New Traditions...

For years, I've been (mock) complaining about my mother's obsession with holiday traditions. She's always been very particular about things over the holidays - more so than usual (to say she has mild OCD would not be an exaggeration). But over the years, my brother, sister, sister-in-law, dad and I have come to find it endearing.

The miniature light-up Christmas village has to be arranged just so atop the book shelf in our living room. She did not appreciate the year when my brother and I added hot wheels and Kinder Surprise goblins amid the carolers. (Granted, we were 22 and 19, respectively, at the time.)

The Christmas lights that adorn our house have been the same every year for as long as I can remember. My dad is only afraid of one thing: heights.

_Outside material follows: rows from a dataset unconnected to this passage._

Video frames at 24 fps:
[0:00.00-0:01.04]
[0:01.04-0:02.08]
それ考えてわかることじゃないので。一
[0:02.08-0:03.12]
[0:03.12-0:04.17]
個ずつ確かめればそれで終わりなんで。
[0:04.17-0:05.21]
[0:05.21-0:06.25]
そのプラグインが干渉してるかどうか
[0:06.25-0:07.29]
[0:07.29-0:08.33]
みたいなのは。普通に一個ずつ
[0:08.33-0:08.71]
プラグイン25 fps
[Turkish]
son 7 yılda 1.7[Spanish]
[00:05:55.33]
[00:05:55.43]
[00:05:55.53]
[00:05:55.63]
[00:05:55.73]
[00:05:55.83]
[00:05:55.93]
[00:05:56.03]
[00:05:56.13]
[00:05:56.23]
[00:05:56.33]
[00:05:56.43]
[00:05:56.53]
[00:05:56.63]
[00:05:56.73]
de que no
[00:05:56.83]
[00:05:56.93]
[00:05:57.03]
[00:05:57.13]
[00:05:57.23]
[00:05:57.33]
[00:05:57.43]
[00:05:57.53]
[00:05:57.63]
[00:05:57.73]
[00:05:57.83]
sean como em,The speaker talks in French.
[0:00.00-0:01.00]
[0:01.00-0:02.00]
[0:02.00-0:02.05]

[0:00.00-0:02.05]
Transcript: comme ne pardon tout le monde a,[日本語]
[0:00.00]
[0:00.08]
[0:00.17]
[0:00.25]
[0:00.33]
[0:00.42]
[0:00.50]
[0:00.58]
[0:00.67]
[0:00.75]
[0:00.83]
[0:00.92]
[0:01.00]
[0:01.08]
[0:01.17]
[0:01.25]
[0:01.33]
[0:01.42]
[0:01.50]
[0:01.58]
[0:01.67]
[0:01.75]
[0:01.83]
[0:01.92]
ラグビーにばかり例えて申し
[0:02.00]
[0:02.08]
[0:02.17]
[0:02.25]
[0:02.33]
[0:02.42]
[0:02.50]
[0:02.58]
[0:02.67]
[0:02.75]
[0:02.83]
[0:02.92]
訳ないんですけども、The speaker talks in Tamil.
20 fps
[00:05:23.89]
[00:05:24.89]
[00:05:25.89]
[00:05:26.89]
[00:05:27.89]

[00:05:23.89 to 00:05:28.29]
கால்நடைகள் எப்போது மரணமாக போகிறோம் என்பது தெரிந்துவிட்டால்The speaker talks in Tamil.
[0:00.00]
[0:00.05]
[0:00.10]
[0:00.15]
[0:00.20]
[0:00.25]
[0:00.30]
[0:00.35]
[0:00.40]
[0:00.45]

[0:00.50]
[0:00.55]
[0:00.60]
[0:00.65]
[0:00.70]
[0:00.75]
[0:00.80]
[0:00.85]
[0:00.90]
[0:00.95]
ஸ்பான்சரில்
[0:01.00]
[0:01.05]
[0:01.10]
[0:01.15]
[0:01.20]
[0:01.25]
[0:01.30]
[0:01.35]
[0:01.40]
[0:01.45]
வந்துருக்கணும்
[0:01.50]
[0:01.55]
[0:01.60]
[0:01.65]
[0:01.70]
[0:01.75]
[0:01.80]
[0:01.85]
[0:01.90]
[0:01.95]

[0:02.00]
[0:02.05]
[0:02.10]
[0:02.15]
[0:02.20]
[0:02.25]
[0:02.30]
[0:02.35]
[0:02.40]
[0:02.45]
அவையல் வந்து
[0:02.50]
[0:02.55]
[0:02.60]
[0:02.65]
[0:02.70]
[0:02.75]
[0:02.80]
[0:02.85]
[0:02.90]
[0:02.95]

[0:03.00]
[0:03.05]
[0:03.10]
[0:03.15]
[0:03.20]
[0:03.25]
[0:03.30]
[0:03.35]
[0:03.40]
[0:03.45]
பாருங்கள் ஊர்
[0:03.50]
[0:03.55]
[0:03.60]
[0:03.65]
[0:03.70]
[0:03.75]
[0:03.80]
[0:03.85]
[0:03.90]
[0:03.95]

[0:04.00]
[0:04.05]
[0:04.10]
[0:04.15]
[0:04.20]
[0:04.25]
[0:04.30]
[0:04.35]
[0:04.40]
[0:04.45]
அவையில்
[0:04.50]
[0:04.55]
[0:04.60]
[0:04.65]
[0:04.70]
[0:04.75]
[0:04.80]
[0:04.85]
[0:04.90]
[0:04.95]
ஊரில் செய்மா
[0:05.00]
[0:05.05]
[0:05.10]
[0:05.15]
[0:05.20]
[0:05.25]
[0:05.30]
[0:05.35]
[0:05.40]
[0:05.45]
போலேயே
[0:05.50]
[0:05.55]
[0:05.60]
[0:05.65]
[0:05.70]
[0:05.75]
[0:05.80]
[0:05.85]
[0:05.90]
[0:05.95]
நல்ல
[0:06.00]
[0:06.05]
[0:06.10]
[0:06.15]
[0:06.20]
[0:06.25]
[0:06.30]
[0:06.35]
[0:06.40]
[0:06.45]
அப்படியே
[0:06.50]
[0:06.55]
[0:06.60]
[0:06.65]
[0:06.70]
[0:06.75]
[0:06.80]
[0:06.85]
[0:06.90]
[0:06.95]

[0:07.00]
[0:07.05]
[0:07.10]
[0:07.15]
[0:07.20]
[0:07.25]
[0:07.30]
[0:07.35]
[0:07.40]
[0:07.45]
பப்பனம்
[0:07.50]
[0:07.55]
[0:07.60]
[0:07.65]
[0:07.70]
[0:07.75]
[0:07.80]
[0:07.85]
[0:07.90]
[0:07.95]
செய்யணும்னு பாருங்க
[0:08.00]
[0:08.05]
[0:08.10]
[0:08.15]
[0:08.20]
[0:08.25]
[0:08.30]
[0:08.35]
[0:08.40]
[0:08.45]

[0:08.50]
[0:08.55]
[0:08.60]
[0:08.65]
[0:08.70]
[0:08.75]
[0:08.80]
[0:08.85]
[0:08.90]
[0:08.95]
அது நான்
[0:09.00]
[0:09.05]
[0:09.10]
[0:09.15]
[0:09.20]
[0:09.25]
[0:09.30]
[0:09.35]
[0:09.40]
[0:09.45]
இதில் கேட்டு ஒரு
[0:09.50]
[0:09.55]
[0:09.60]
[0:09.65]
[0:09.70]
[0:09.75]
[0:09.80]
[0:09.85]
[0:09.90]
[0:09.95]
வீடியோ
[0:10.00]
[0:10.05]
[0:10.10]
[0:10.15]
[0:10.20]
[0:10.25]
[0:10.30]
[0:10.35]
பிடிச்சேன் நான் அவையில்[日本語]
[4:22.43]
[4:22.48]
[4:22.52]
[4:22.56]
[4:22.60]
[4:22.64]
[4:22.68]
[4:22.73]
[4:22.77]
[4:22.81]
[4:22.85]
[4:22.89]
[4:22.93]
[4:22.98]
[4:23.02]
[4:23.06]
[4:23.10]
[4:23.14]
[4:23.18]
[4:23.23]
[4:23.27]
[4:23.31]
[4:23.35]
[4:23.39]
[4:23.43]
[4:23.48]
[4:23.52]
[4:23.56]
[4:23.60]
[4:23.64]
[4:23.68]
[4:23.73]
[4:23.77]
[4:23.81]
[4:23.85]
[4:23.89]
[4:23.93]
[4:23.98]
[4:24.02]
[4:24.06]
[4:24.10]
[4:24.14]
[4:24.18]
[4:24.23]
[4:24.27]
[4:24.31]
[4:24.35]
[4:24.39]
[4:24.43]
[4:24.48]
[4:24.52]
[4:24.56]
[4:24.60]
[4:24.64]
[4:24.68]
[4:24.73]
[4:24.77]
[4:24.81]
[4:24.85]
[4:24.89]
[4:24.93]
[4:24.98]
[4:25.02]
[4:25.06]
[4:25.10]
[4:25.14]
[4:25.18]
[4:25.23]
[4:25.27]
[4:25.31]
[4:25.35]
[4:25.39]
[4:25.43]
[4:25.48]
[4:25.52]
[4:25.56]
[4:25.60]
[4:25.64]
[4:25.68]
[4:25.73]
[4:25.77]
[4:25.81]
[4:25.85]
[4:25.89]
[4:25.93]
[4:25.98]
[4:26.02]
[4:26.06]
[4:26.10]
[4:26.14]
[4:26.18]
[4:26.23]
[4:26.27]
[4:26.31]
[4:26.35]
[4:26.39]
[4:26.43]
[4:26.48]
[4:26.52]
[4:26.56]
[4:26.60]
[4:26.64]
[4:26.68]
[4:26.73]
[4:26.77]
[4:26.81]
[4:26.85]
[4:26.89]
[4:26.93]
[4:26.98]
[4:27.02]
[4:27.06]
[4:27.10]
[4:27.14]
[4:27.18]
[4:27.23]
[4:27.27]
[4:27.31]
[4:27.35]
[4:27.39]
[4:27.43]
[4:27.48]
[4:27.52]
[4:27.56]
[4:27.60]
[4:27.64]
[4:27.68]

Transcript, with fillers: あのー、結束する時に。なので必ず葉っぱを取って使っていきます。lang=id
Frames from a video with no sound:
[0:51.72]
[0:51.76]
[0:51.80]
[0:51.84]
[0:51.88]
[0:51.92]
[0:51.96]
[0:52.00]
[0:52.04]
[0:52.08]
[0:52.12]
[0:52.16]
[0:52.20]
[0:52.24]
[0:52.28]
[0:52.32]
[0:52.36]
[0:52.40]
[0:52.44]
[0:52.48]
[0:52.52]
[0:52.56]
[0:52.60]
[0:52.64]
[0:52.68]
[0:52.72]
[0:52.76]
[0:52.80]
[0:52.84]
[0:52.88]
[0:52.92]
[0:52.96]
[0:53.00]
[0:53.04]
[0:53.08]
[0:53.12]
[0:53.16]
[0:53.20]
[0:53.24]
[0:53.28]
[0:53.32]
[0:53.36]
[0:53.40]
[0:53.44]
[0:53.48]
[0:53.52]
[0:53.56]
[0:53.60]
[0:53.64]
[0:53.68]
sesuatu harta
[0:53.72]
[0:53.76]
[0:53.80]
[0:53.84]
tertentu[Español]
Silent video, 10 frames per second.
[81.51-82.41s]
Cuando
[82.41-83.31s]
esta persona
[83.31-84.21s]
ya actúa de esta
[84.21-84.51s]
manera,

And yet, every year, he has to climb up the rickety TV antenna (their house is that rural), and string up the lights, and each and every year, he asks the same question: "If they're going to look the same every year, what's the point in taking the damned things down?" I'll never forget November 10 when I was about 9 years old, going out with my dad and just as he started his ascent up the antenna, he looked down at me and said, "If I fall, tell your mother to call the insurance company." I, of course, had no idea what that meant, but my mom sure found it funny.

Then there's the tree. There are still ornaments on there that my brother and I made when I was three years old. (Little mice tucked into blankets. Their heads were acorns and their tails were elastics, sleeping in beds made of walnut shells.) Every year, we're each gifted a Christmas ornament. Our tree looks like...not a tree. You can barely see any green once the thing is decorated.

Speaking of ornaments, for as long as I can remember, we've been allowed to open once present on Christmas Eve, and every year it's our new ornament. It's gotten to the point where my younger sister now asks, "can we open our ornaments now?"

The interesting thing is, the older I get, the more I cherish these 'traditions'. I live away from home (I am in Vancouver and my family is outside of Ottawa), so Christmas is pretty much the only time I get home any more. My mom sets all my ornaments aside and they sit in their box next to the tree until I come home to hang them myself. (She still, however, doesn't appreciate rogue army men in her Christmas village.)

My mom is a nurse, and every second year, is required to work on Christmas day. Last year was her year, and so we decided to open all our gifts on Christmas Eve. I was opposed to the idea. Christmas presents on Christmas Eve? What would we do Christmas day?! It was sacrilege, if you asked me. But of course, I'd rather have Christmas with my mom, and not rushed, than hastily open gifts on Christmas day.

So there we were, ready to open presents, each in our pre-designated (since we were children) places in the den of our home. Only this time, my dad had a beer, my mom had a strawberry daiquiri, and my brother and I sipped White Russians as we opened our presents one by one. It was kind of nice to be able to laugh and joke, and not worry about looking like you had just rolled out of bed in any photos that were taken. This was also the night when my brother and his wife announced they were expecting their first baby.

This also meant that Christmas day was actually relaxing! My dad and I took care of the food and tidied the house from the night before, and my sister and I carried on our tradition of me forcing her to watch A Muppet Christmas Carol. (Seriously, how she doesn't love that movie boggles the mind). My brother and his wife went to have Christmas with her family before coming back and joining us for dinner with our grandmother and aunt and uncle.

It was a new tradition. It was relaxed and easy and not stressful. My mom wants to do the same thing this year, even though she's not working. I'm all for it.

So not only did I realize that breaking the tradition can be a good thing, and create new ones, but that some of my mom's "Seasonal OCD" has rubbed off on me....Great.